:: Aim of the exercise ::
All the lines below should be set down exactly, with no picture carried into the copy.

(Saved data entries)

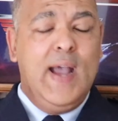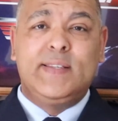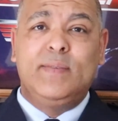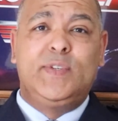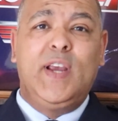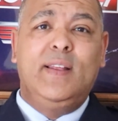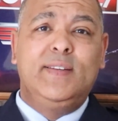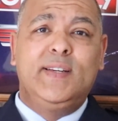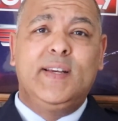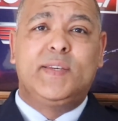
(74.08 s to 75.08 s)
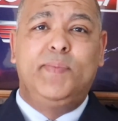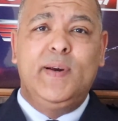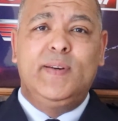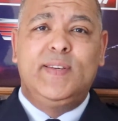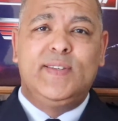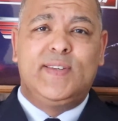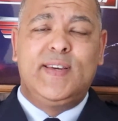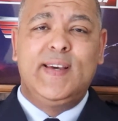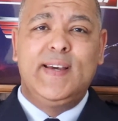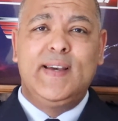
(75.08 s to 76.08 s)
had some challenging experiences
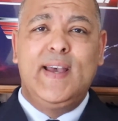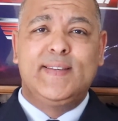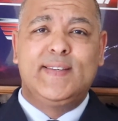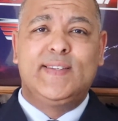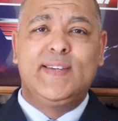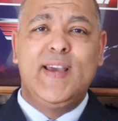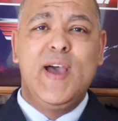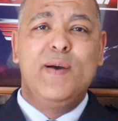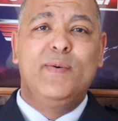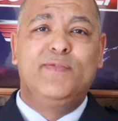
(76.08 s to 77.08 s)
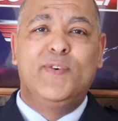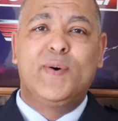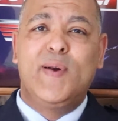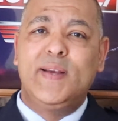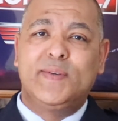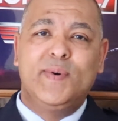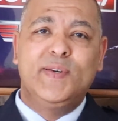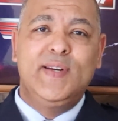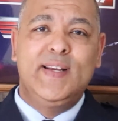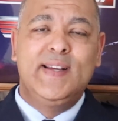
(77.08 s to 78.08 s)
as the CO of 408
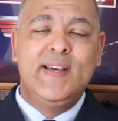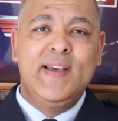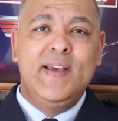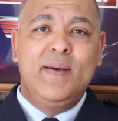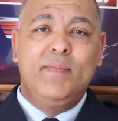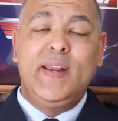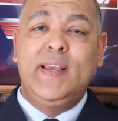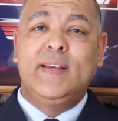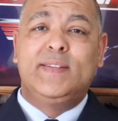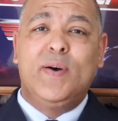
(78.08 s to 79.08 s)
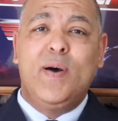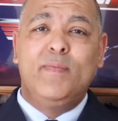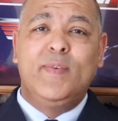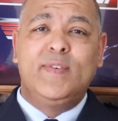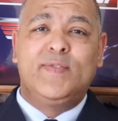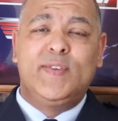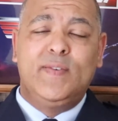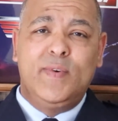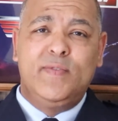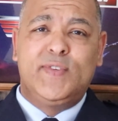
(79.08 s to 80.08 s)
Squadron, and many a time
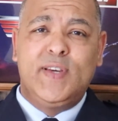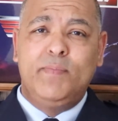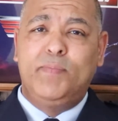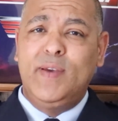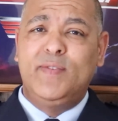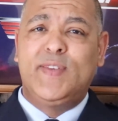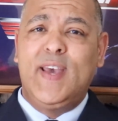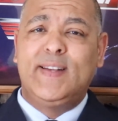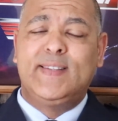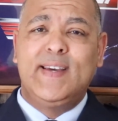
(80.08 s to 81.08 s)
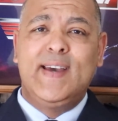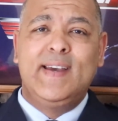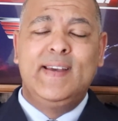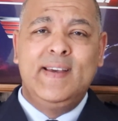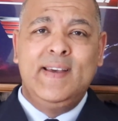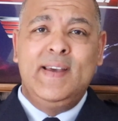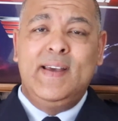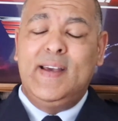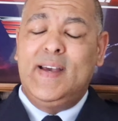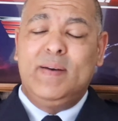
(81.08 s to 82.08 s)
we've seen bivs that
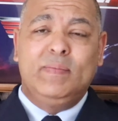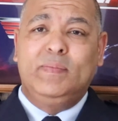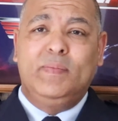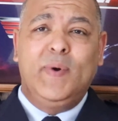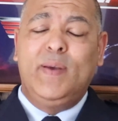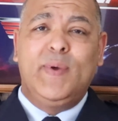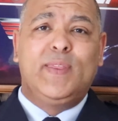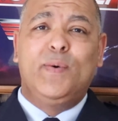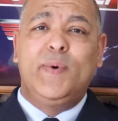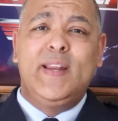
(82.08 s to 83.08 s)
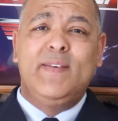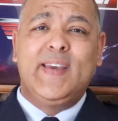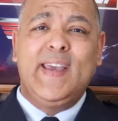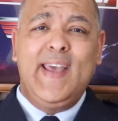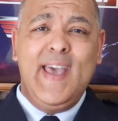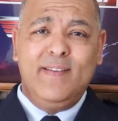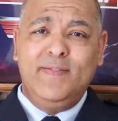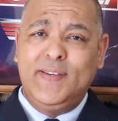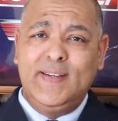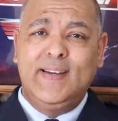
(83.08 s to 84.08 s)
we thought we'd never get out
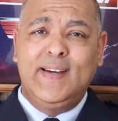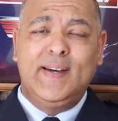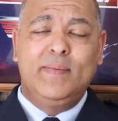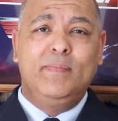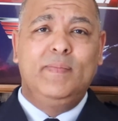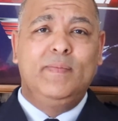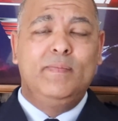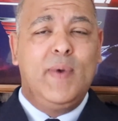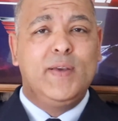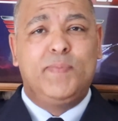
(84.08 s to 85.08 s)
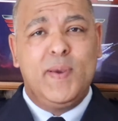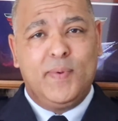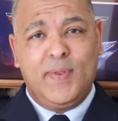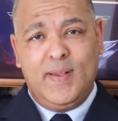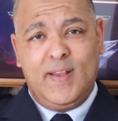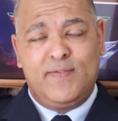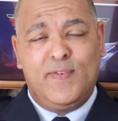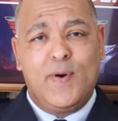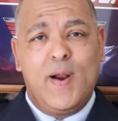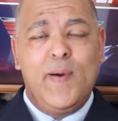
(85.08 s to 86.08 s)
of. Most people at
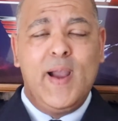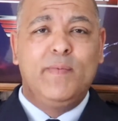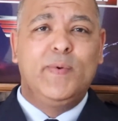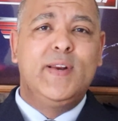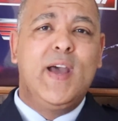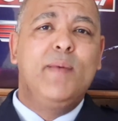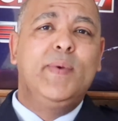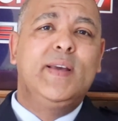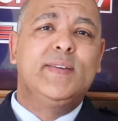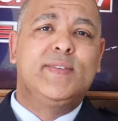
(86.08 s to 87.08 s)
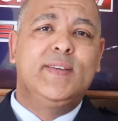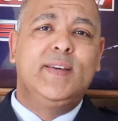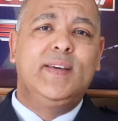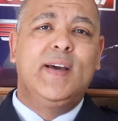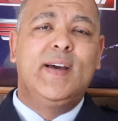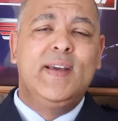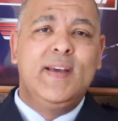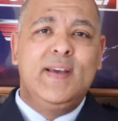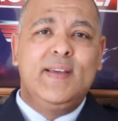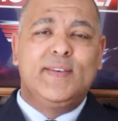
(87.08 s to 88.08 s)
408 would know me as the
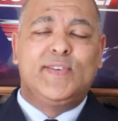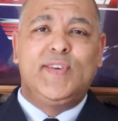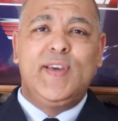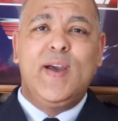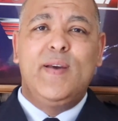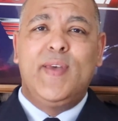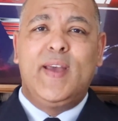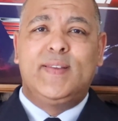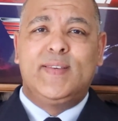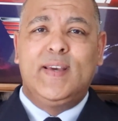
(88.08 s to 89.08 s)
CO that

:: Answer space ::
(74.08 s to 75.08 s)
(75.08 s to 76.08 s)
had some challenging experiences
(76.08 s to 77.08 s)
(77.08 s to 78.08 s)
as the CO of 408
(78.08 s to 79.08 s)
(79.08 s to 80.08 s)
Squadron, and many a time
(80.08 s to 81.08 s)
(81.08 s to 82.08 s)
we've seen bivs that
(82.08 s to 83.08 s)
(83.08 s to 84.08 s)
we thought we'd never get out
(84.08 s to 85.08 s)
(85.08 s to 86.08 s)
of. Most people at
(86.08 s to 87.08 s)
(87.08 s to 88.08 s)
408 would know me as the
(88.08 s to 89.08 s)
CO that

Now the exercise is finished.